EXOTIQUE, ALLEMAND, HERZOG. FANTASTIQUE.
Le film impressionne par la beauté grandiose des images et par la tension qui se dégage de l'"enfer" vert.
Dans les entrailles de la forêt amazonienne au Pérou, Klaus Kinski interprète un allemand fortuné et fou de Caruso - Fitzcarraldo. Celui-ci essaie avec sa femme de réaliser le rêve de sa vie, celui de monter un opéra en pleine jungle pour les enfants riverains . L'entreprise se révèlera d'une ampleur homérique.

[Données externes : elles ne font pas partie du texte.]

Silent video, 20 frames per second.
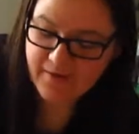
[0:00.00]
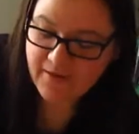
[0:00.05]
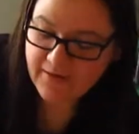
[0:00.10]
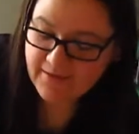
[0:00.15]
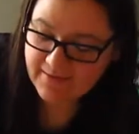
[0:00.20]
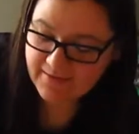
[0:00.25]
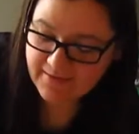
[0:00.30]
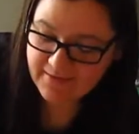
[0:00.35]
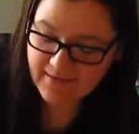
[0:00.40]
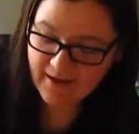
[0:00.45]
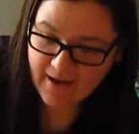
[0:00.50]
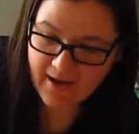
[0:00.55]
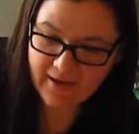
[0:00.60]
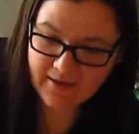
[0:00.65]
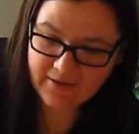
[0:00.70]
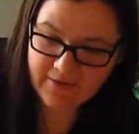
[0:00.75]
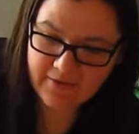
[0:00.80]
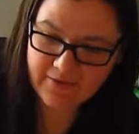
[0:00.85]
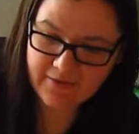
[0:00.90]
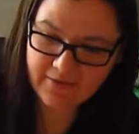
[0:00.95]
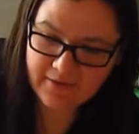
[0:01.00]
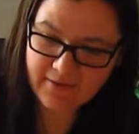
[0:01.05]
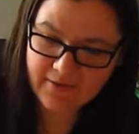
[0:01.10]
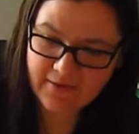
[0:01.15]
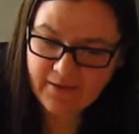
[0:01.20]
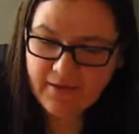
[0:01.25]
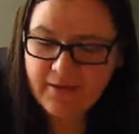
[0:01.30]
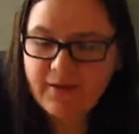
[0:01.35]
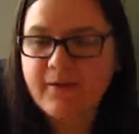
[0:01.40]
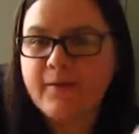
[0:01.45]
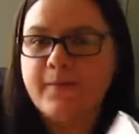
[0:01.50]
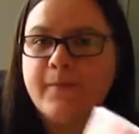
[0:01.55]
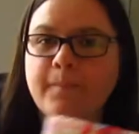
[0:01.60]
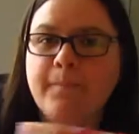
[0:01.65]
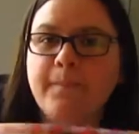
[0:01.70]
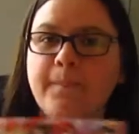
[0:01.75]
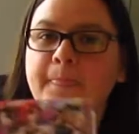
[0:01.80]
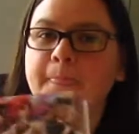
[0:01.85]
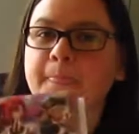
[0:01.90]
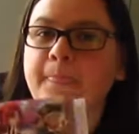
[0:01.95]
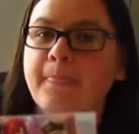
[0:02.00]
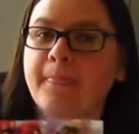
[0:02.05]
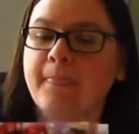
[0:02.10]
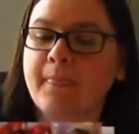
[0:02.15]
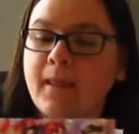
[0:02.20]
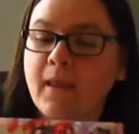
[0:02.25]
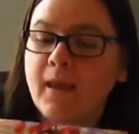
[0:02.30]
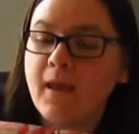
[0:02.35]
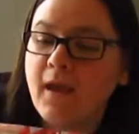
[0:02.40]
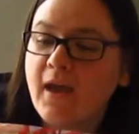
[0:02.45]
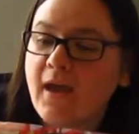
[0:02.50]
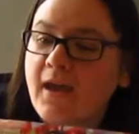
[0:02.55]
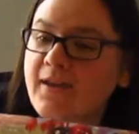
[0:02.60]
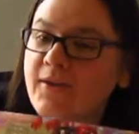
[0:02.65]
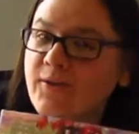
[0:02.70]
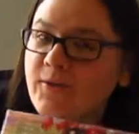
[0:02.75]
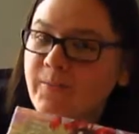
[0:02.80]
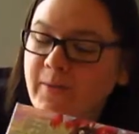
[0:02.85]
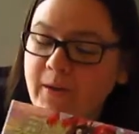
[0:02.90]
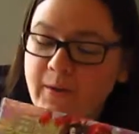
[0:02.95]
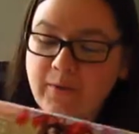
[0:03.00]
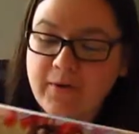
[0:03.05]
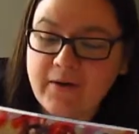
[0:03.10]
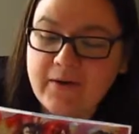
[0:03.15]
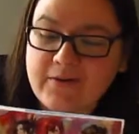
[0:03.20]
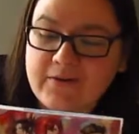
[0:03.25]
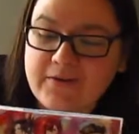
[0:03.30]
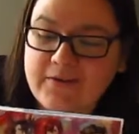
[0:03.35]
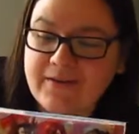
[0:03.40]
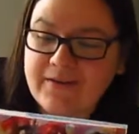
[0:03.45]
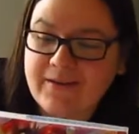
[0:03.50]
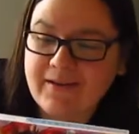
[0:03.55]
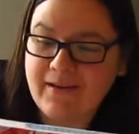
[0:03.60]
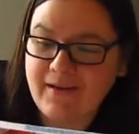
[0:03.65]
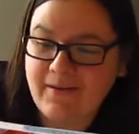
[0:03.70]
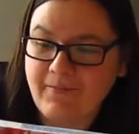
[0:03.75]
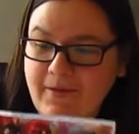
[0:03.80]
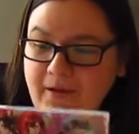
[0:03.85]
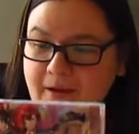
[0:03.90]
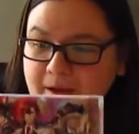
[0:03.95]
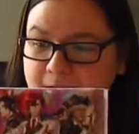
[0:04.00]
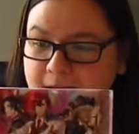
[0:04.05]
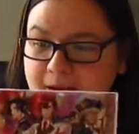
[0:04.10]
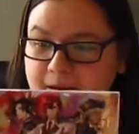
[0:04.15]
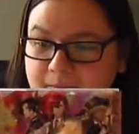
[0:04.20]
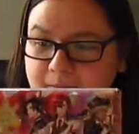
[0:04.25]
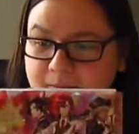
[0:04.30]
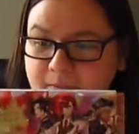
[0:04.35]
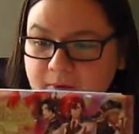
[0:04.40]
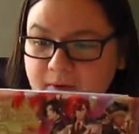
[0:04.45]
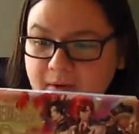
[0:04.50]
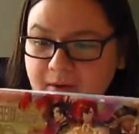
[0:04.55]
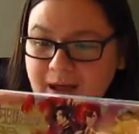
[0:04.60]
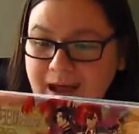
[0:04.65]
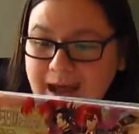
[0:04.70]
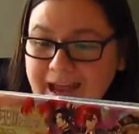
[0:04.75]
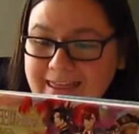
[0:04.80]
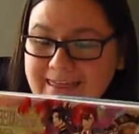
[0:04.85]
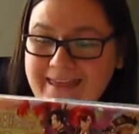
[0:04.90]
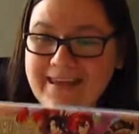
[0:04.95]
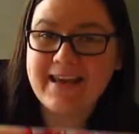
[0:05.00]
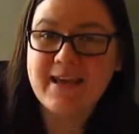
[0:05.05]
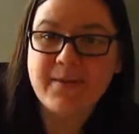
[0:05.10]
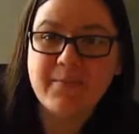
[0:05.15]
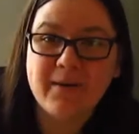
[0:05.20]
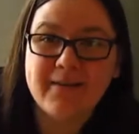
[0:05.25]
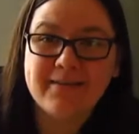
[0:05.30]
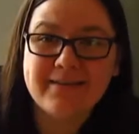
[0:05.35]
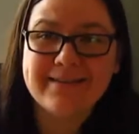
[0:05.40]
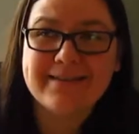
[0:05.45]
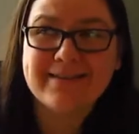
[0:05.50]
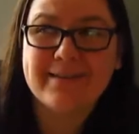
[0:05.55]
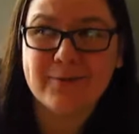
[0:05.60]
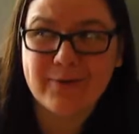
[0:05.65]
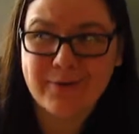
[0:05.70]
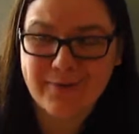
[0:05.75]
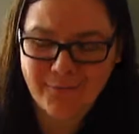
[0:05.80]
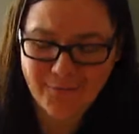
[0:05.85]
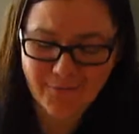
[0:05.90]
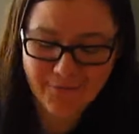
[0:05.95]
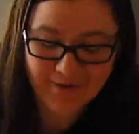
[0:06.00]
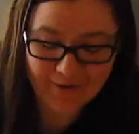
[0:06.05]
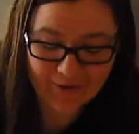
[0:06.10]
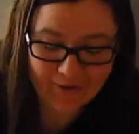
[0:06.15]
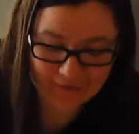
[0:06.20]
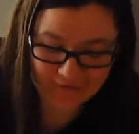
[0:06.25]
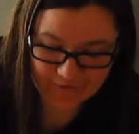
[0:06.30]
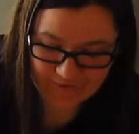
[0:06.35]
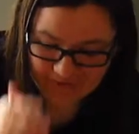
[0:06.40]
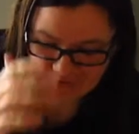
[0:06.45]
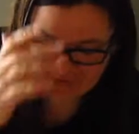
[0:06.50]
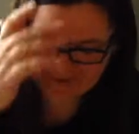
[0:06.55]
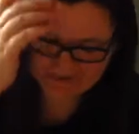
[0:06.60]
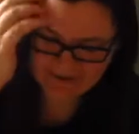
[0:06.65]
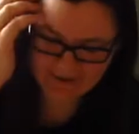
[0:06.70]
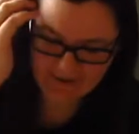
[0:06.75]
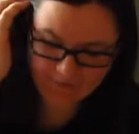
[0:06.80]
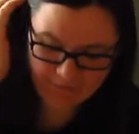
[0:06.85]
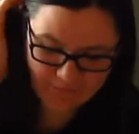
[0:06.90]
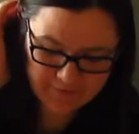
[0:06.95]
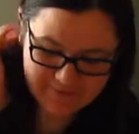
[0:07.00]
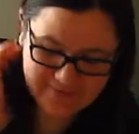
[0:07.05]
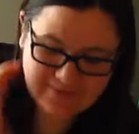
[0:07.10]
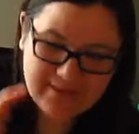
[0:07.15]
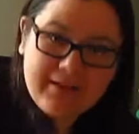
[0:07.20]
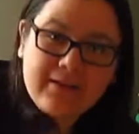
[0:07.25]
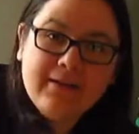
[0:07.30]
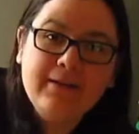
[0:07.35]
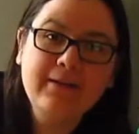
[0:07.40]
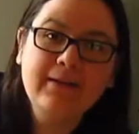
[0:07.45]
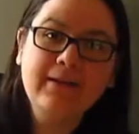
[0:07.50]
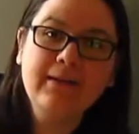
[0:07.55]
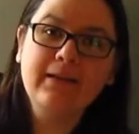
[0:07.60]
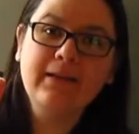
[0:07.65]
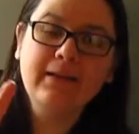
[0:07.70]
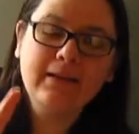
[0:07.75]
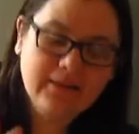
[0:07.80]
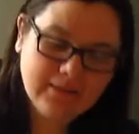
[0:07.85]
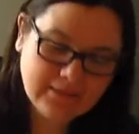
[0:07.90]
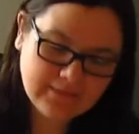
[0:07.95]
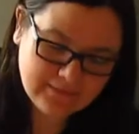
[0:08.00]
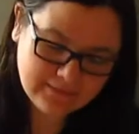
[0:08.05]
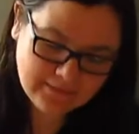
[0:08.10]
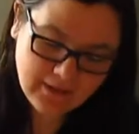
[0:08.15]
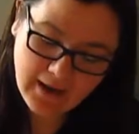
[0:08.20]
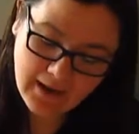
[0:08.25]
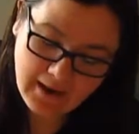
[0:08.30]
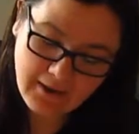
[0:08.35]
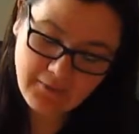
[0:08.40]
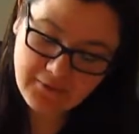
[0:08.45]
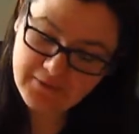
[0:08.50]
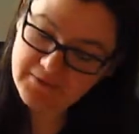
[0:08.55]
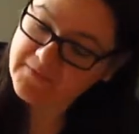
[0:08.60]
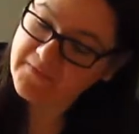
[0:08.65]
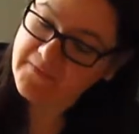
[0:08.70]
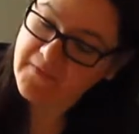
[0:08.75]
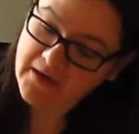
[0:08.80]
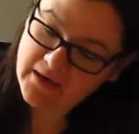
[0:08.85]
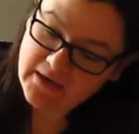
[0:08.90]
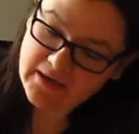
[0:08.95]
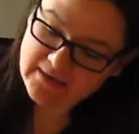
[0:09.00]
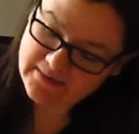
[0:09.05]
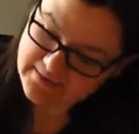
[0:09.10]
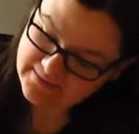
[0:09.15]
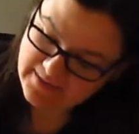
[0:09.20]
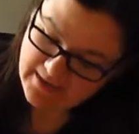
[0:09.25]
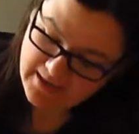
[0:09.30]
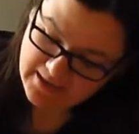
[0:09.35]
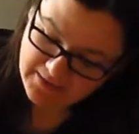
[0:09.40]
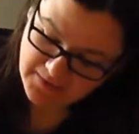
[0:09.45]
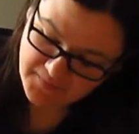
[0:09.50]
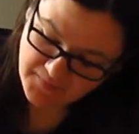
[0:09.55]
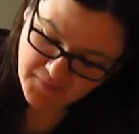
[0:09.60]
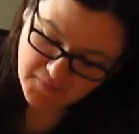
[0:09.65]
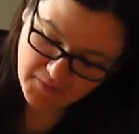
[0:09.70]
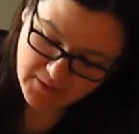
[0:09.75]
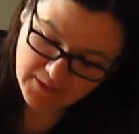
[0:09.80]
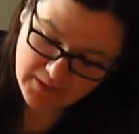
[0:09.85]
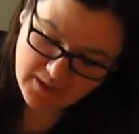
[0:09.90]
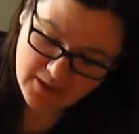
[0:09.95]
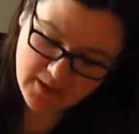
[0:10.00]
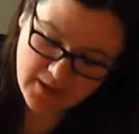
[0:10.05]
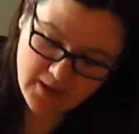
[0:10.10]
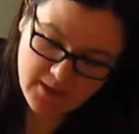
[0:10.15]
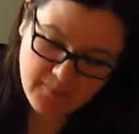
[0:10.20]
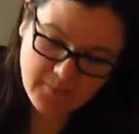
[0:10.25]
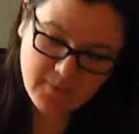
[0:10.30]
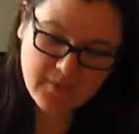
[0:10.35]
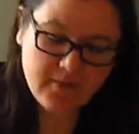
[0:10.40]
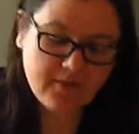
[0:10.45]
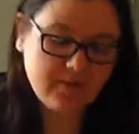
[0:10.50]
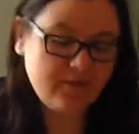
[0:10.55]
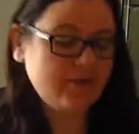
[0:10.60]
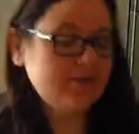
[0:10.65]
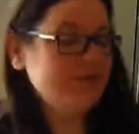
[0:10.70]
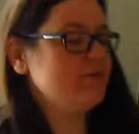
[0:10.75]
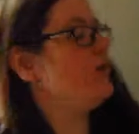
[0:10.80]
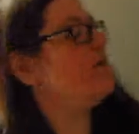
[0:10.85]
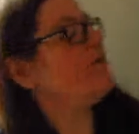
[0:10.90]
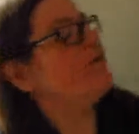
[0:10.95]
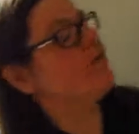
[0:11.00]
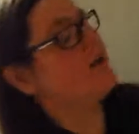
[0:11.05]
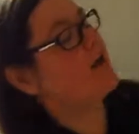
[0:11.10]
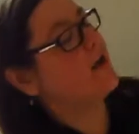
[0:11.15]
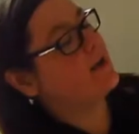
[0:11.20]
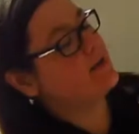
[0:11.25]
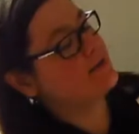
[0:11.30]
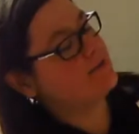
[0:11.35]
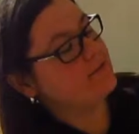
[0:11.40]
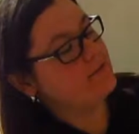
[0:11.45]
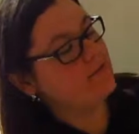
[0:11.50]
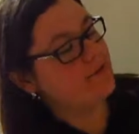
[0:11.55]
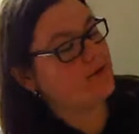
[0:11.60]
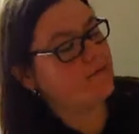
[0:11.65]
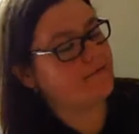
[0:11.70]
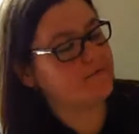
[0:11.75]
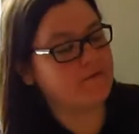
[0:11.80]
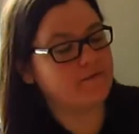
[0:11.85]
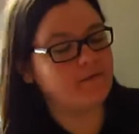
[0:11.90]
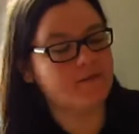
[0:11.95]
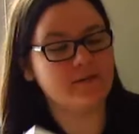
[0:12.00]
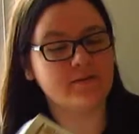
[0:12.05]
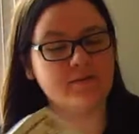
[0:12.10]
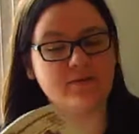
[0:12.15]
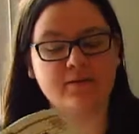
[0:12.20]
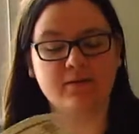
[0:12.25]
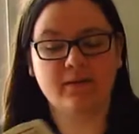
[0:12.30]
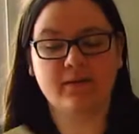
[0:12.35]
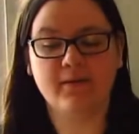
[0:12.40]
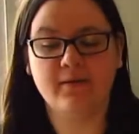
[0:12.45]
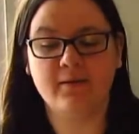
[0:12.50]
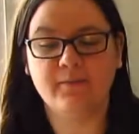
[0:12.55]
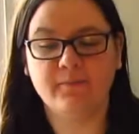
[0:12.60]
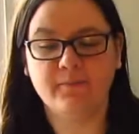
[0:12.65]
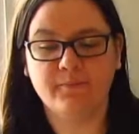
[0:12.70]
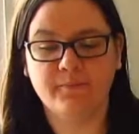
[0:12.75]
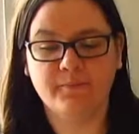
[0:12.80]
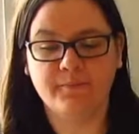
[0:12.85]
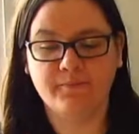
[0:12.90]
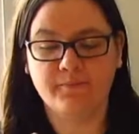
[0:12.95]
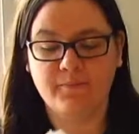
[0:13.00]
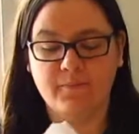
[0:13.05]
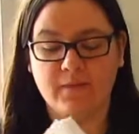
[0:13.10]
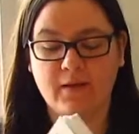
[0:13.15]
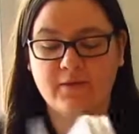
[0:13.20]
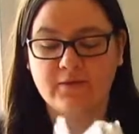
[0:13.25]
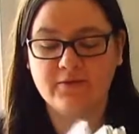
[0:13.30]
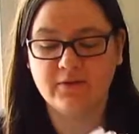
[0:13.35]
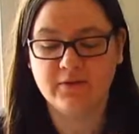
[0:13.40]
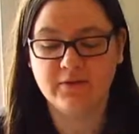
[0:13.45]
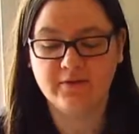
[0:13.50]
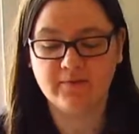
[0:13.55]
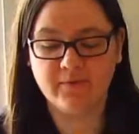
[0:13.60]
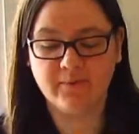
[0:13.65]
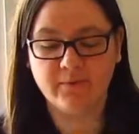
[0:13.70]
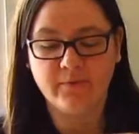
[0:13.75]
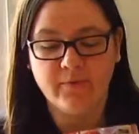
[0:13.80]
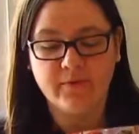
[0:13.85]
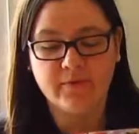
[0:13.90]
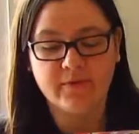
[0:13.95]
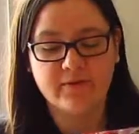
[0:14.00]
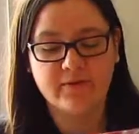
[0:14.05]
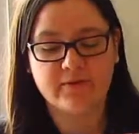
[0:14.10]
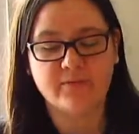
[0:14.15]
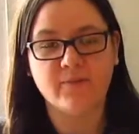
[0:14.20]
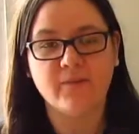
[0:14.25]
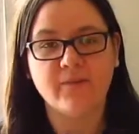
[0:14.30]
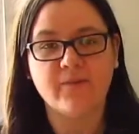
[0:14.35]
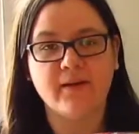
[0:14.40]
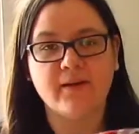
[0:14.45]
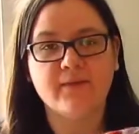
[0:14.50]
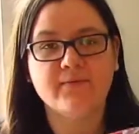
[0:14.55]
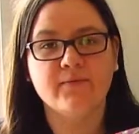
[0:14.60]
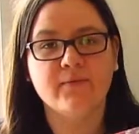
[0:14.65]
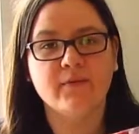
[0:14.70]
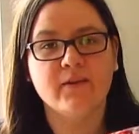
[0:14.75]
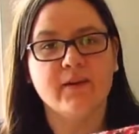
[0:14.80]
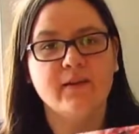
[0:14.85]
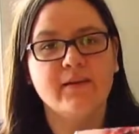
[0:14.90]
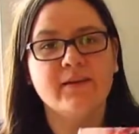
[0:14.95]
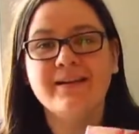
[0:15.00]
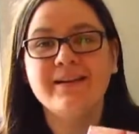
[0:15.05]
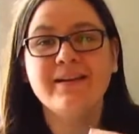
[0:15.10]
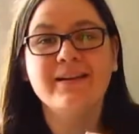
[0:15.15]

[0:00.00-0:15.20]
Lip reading: This is actually a Yume 100 book. I think I got this book for like 100 games. I was very ecstatic for it. There's a lot of different, I'll try to flip through it just real fast for you.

Une ambigüité d'interprétation s'exprime à chaque moment du film, et on a peur que ça tourne à la tragédie en écoutant les bruits sourds des épaves du paquebot, ou en voyant le regard un peu "psychokiller" de Fitzcarraldo .
Le rapport un peu rude, presque brutal, que le protagoniste entretien avec la tribulation de son paquebot, crée cette tension entre la réalisation de son projet d'opéra dans la jungle et la perturbation de la vie dans la communauté indienne locale.
La vraisemblance est saisissante, certaines scènes sont d'une expression troublante, où l'on ne sait plus si les acteurs jouent la représentation ou s'ils jouent la réalité, on se croirait dans un documentaire, et on est embarrassé par la complexité croissante d'une entreprise qui risque à chaque moment d'échouer.
Le rapport entre les indiens et le protagoniste dans le film est à souligner. Il nous renvoie au rapport entre les blancs, envahisseurs et colonisateurs du continent américain, et les indiens, natifs de la forêt. Il s'agit d'un combat, pas tout à fait déclaré, pas tout à fait négligé, entre deux modes d'existence humaine collective, la vie des indiens, intégrés à leur habitat sauvage, vivant en petite communauté et fidèles à leurs identités, contre les européens colonisateurs et leurs désirs de conquête et de gloire.
Au-delà de cette question ethnohistorique, c'est aussi un combat entre deux forces : celle de l'homme (en tant qu'espèce animale) et celle la nature sauvage, entre la force brute de celle-ci contre la force et l'ingéniosité de l'esprit collectif des hommes de l'autre.